OH, WAIT!!! Says the researcher, I just got an email!!! WAIT!!! They put her in the arm with 1 immunotherapy!!!!!

What!?!?!? I ask. Still stuck on this rollercoaster from hell.

The researcher repeats herself. Her cell phone rings, her coworkers are calling her to tell her that there was a mistake and that we have been randomized to the arm with the immunotherapy!!!

It’s a Christmas Miracle!!! Says the researcher. I prayed for this, she says!!

I tell mom that we should stick with the study now. (Chemo and Keytruda was a great alternative, but there has to be a reason they are testing this particular immunotherapy for her particular type of cancer [did I mention I found the research study proposal and read it all weeks ago?] and I think that the research study is our best alternative.) I tell the researcher that we won’t be breaking up with her after all. (...and I still love her---and all the nurses and staff at the Cancer Center!!!!) 

We left with an appointment to start chemo and immunotherapy the next day, at 8:30am.

To recap: last week: You’re in, for sure. Monday, you’re out. (scene: Biggest Bitch), Researcher/Doctor: uummmmm……let’s retest and see if you can still get in. Tuesday: Okay, you are in—but not today. Tuesday afternoon: you are in, but only getting Standard of Care. Me to Mom: I think we should consider leaving the study then. Ten minutes later: Researcher: Oh wait, I was wrong, you are in the arm with Standard of Care AND 1 immunotheapy. Me to mom: Okay, we should stay in the study. Researcher: okay, come back in the morning. Tuesday afternoon: We get off the rollercoaster….for today. Mom and I both went home (Mom's home is now my home too), and napped....for a LOOOOONG time!!

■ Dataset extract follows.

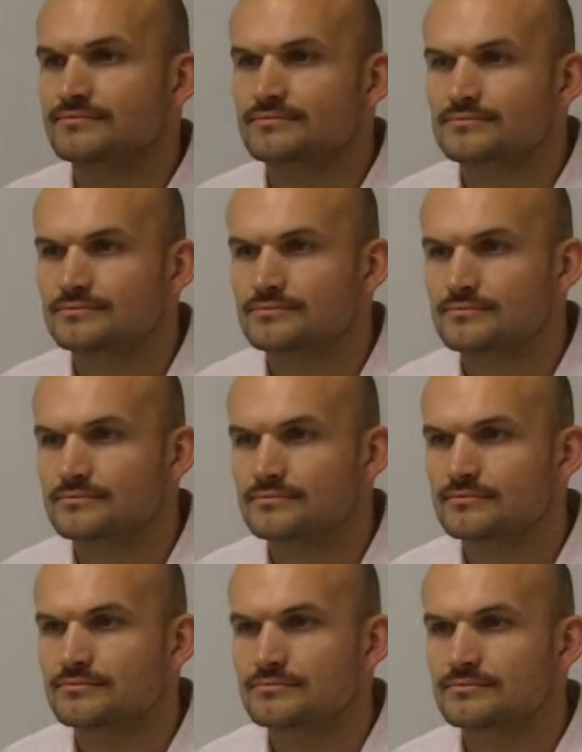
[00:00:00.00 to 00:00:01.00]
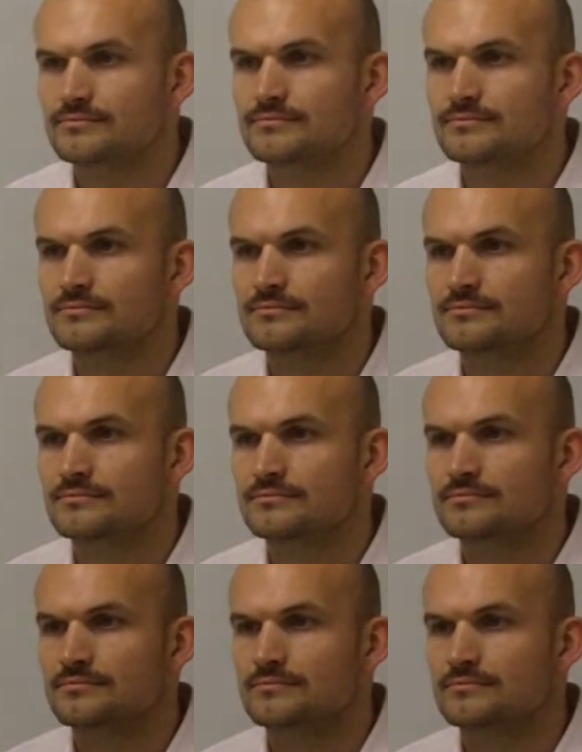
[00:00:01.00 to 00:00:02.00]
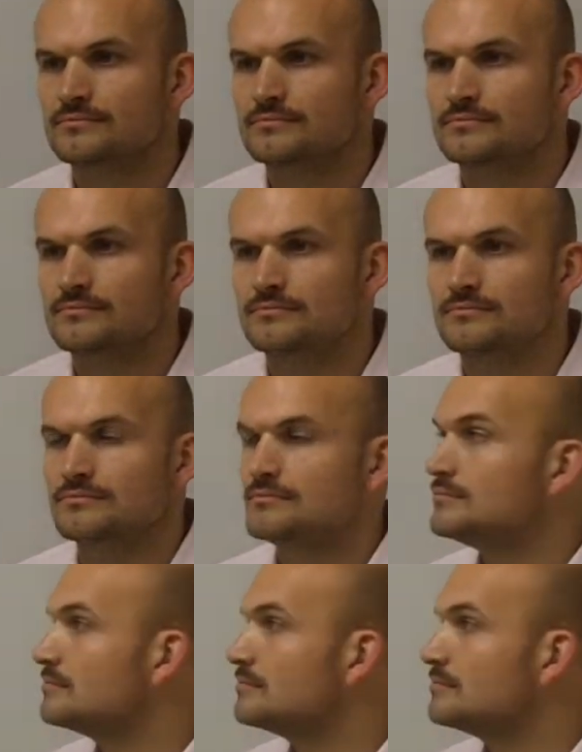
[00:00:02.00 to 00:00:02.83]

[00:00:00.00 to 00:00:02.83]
[no speech]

And here we are now. That day is today: Mom’s first chemo treatment. The day I am finally writing up the beginning of mom’s story. I decided a while ago that I would spend the 5-8 hours that mom is in chemo today writing this up. So there you have it. We are starting a journey that we have been prepping for over the last several weeks. There is a fight ahead of us, mostly for mom.

Mom had immunotherapy first thing this morning. Then fluids, the chemo, then fluids again, then….idk. We come back next week for a second dose of something. Then we are off a week. Mom has chemo every 3 weeks. Week 1: chemo, Week 2: Second dose of something. Week 3: off. Week 4: start over, aka Week 1. Mom is scheduled to do 6 rounds of this. She will be in this 3 week cycle for 5 months (if I can math correctly). During this time, she will also be having regular CT scans to check the progress of the cancer. We do not know, currently, if surgery will become an option again.

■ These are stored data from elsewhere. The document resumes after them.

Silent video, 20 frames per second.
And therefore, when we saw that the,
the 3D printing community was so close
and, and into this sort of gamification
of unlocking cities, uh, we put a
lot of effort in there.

Mom loves your thoughts, prayers, texts, calls, etc. However, she (nor I) may not answer you quickly—if at all. As you can imagine, this process has taken an emotional toll on everyone as well. For some of us, life as we knew it before cancer stopped: life is now 24/7 mom and cancer. For others, it is just one more plate to keep spinning with the myriads of other things we have to do each day.  We love that we are on your mind, but responding to messages required energy that we may not have. On behalf of mom and all the sisters, I thank you ahead of time for any thoughts, prayers, energy, texts, messages, calls, cards, etc. that you may send.